Mixed eye colors such as hazel and light brown with gold are called biliary eye colors. People with this eye color type are believed to have an increased risk of liver problems, digestive problems and allergies.
The last eye type, brown or hematogenic, is believed to be found in people who may be predisposed to blood disorders. Iridologists warn that eye color does not mean that patients have these disorders, but that they may have a predisposition to develop them.
Rings and Bands
The next defect signs listed in "Principles of Iridology" are rings, bands and radii, or line segments, within the iris. Depending on the shape, color and number of rings, iridologists may be able to detect existing health problems. According to Creighton University, a lipid ring, which is a white ring around the outside of the iris, generally indicates arteriosclerosis or other cardiovascular problems.
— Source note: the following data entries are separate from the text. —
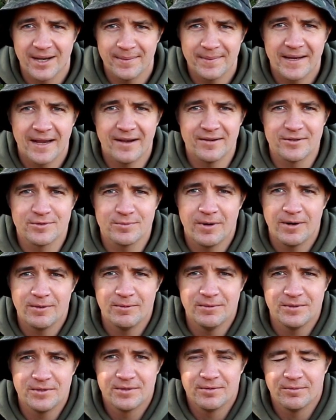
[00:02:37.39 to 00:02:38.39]
coming out as
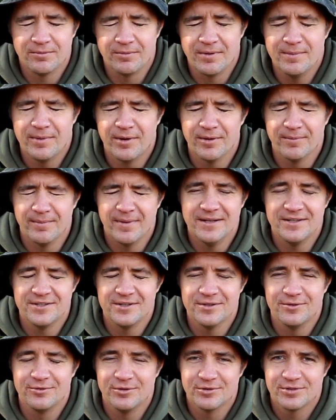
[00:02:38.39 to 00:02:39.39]
well which we might
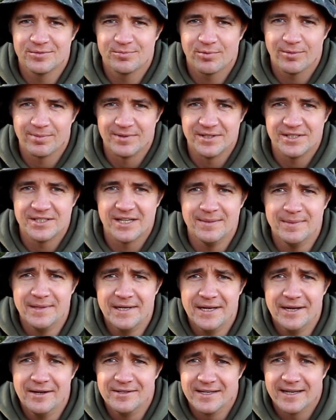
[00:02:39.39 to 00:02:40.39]
mention, or you'll probably see me
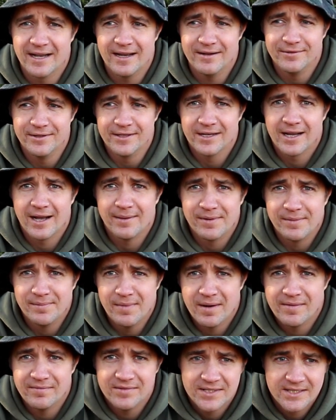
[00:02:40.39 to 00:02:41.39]
using over the coming
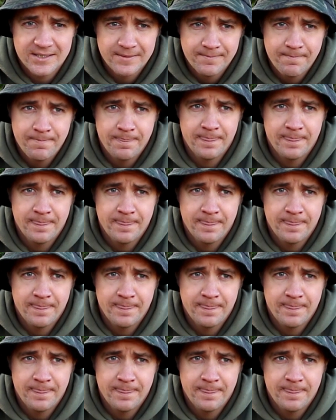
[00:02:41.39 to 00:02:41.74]
months,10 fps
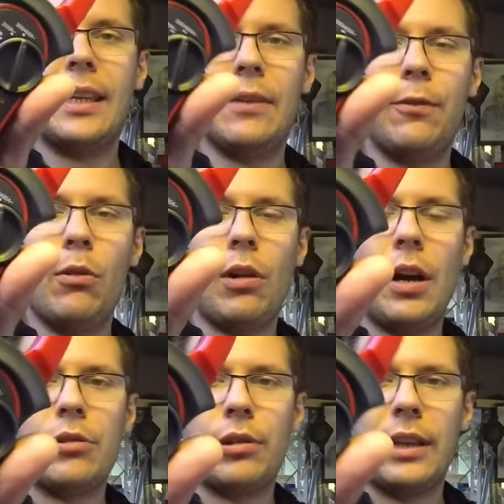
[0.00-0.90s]

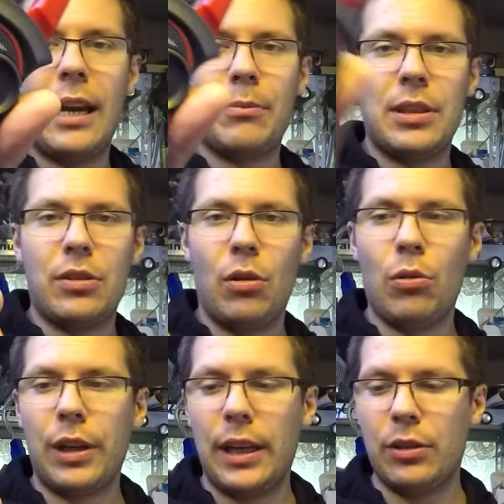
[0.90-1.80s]
400 amps is
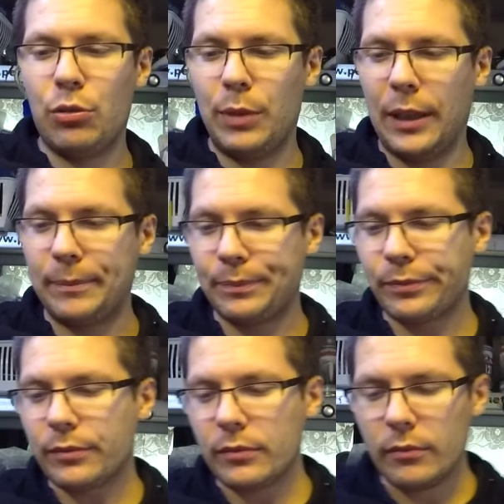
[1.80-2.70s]
okay to me.
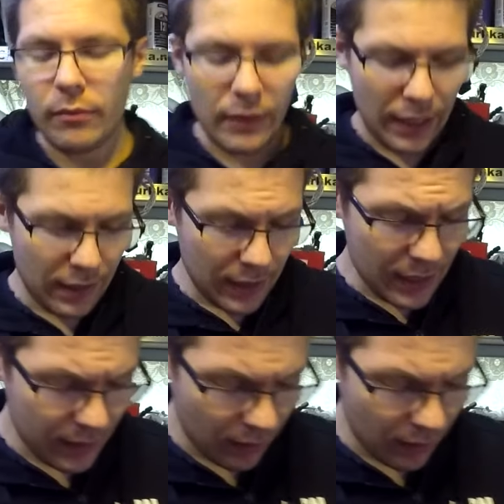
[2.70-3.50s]
These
Lymphatic rings, or white clouds around the outside the iris, may indicate lymphatic congestion. Individuals with these rings may need more exercise. Radii Solaris are line segments that radiate out from the pupil. These may be a sign of parasites or other toxins in the system.
Spots and Other Defects
Other defects that iridologists seek to determine both hereditary and acquired health problems include dark spots, also known as liver spots, and lacunae, or empty pits or cavities within the iris. The Helenic Medical Association of Iridology gives several examples of how these defects correlate to certain diagnoses. For example, a lucana in the corresponding liver area of the iris can be seen in a patient with hepatitis B. A dark spot in the corresponding kidney area can be seen in patients with kidney hydronephrosis, which is a swelling of the kidneys sometimes caused by kidney stones.
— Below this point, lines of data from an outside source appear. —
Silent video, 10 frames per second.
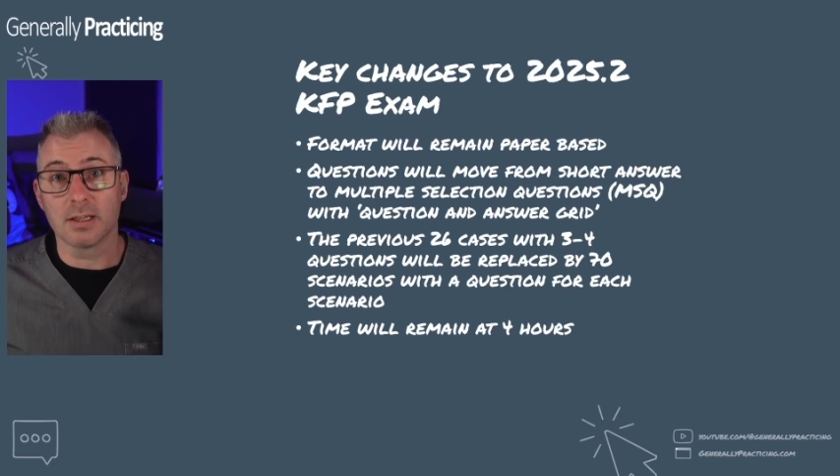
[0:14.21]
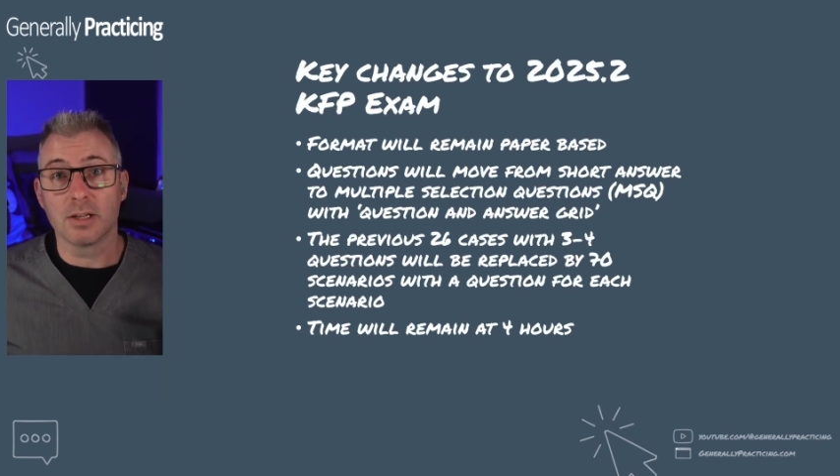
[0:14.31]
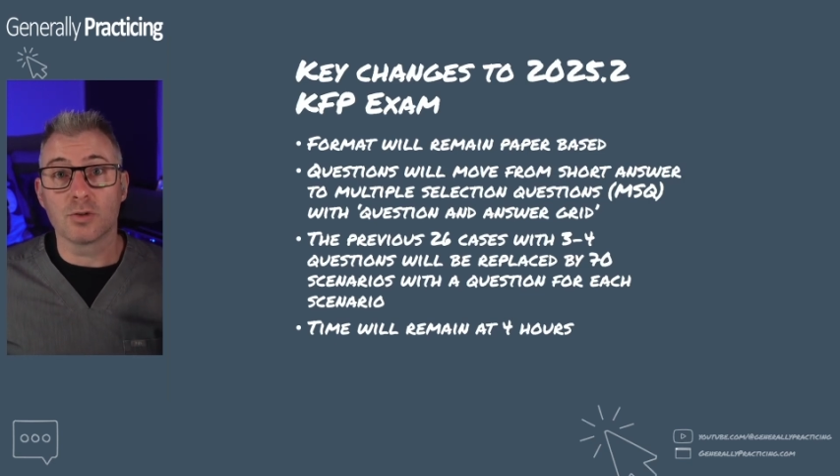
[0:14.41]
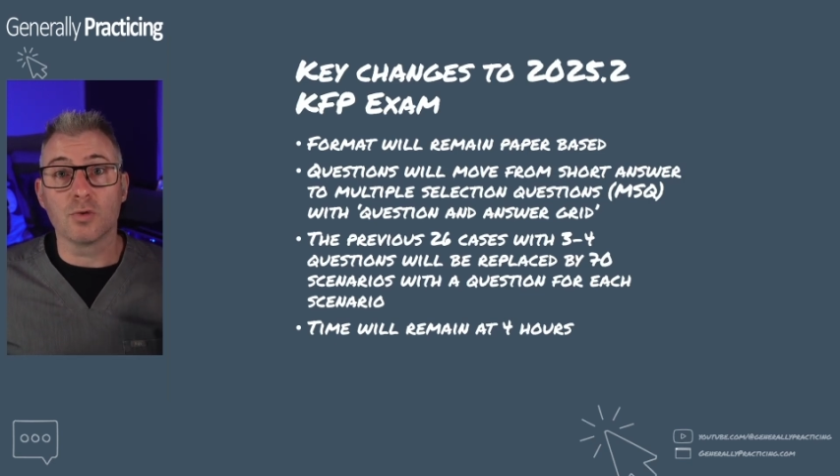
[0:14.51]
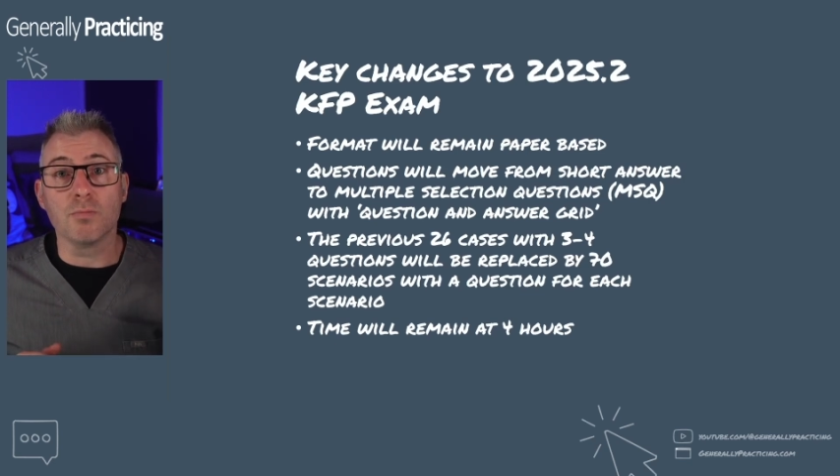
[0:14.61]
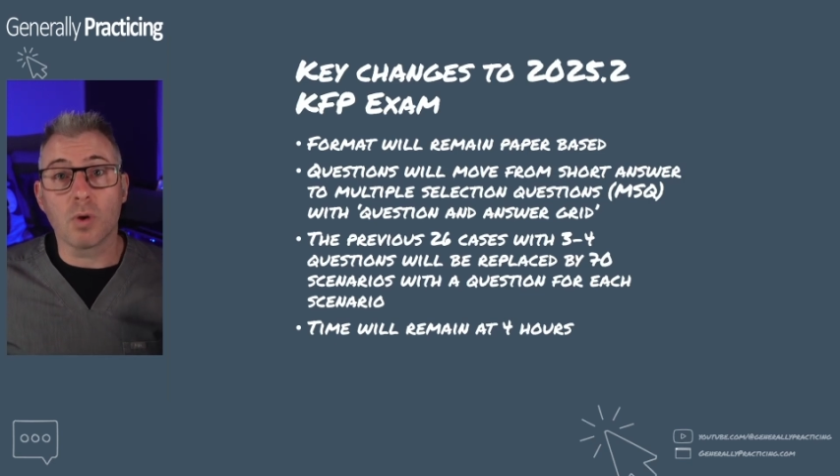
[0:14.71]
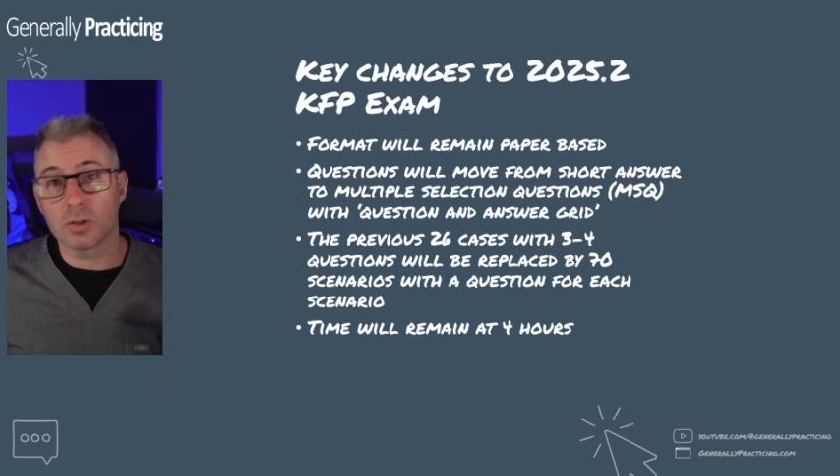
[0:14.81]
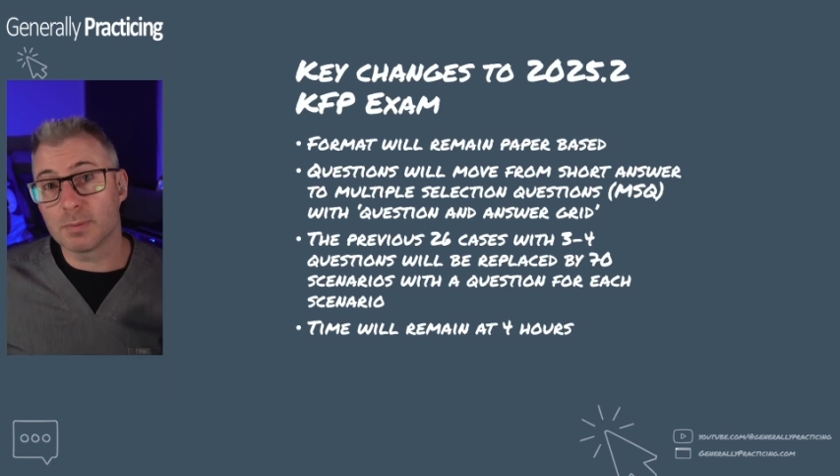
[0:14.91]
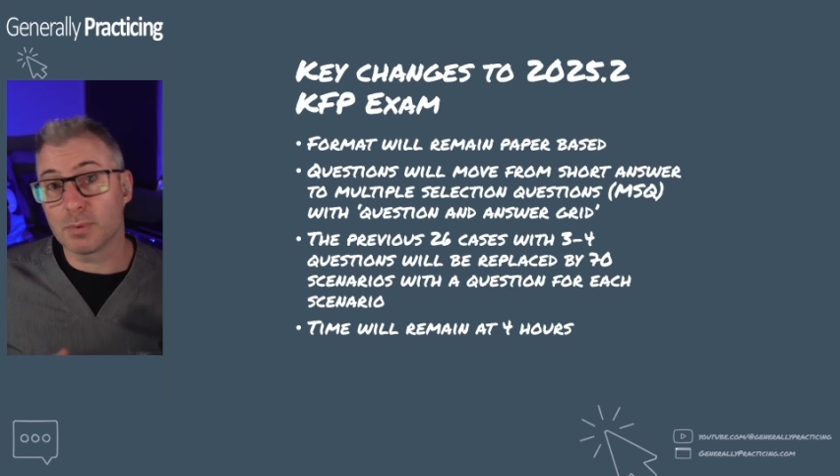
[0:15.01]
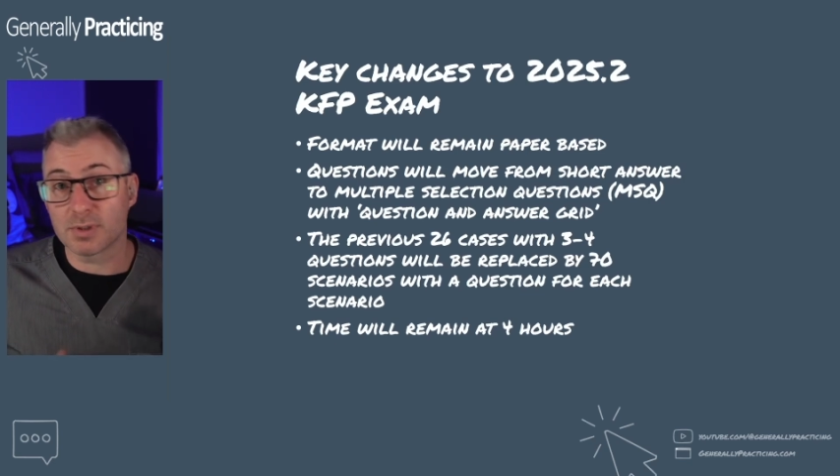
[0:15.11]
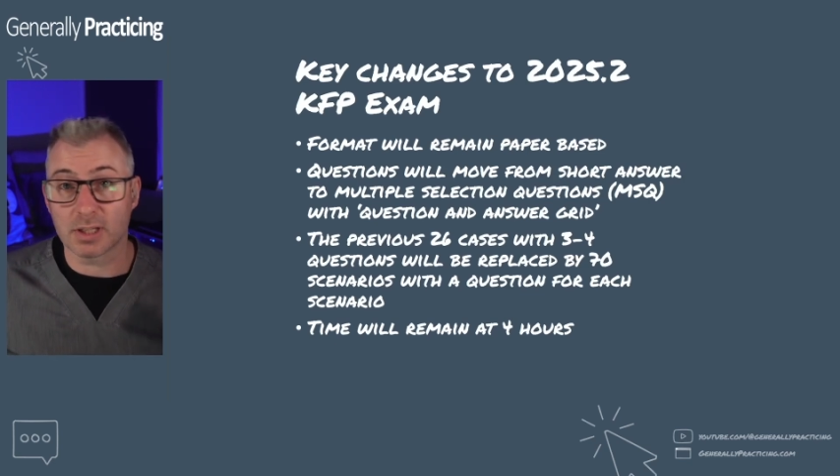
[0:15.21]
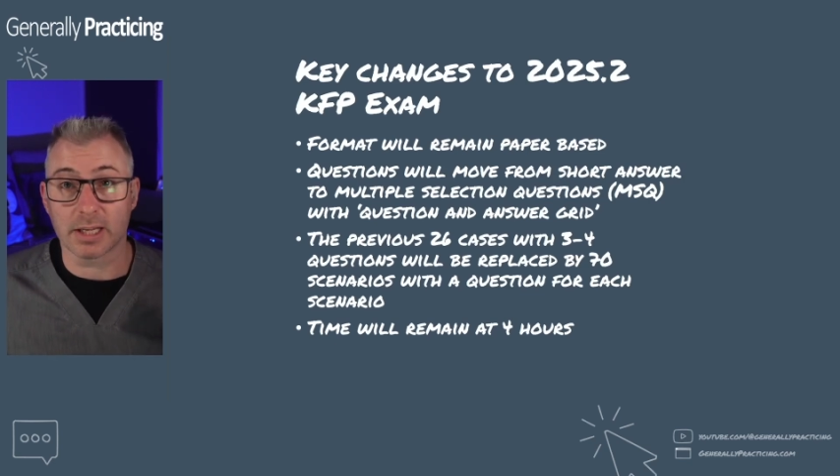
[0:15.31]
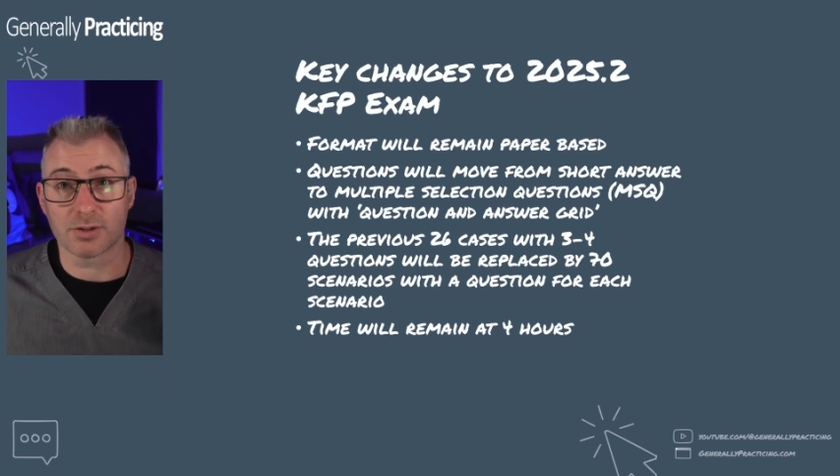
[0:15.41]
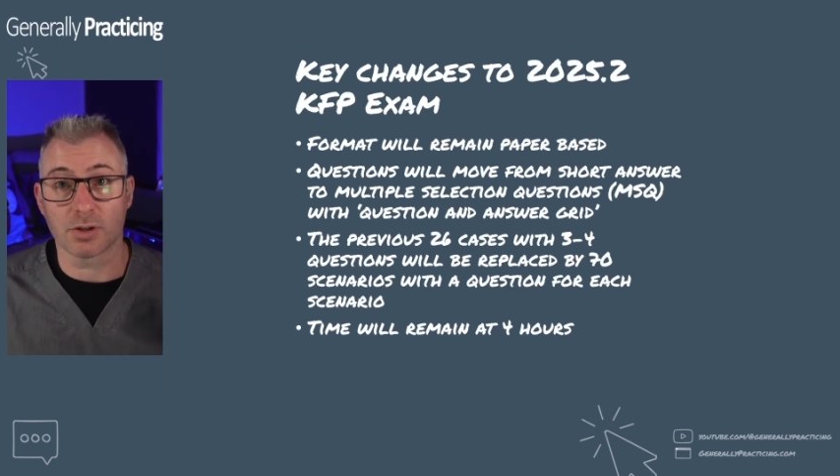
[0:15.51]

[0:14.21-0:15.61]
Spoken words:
to multiple selection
Dr. David Pesek of the International Institute of Iridology further explains that signs in either the right or left eye correspond to that side of the body. A spot over the area corresponding to the left ovary in the iris may indicate an actual cyst on the patient's left ovary.
Because iridology is still lacking scientific validation, it is important to consult a medical practitioner following an iridology consultation.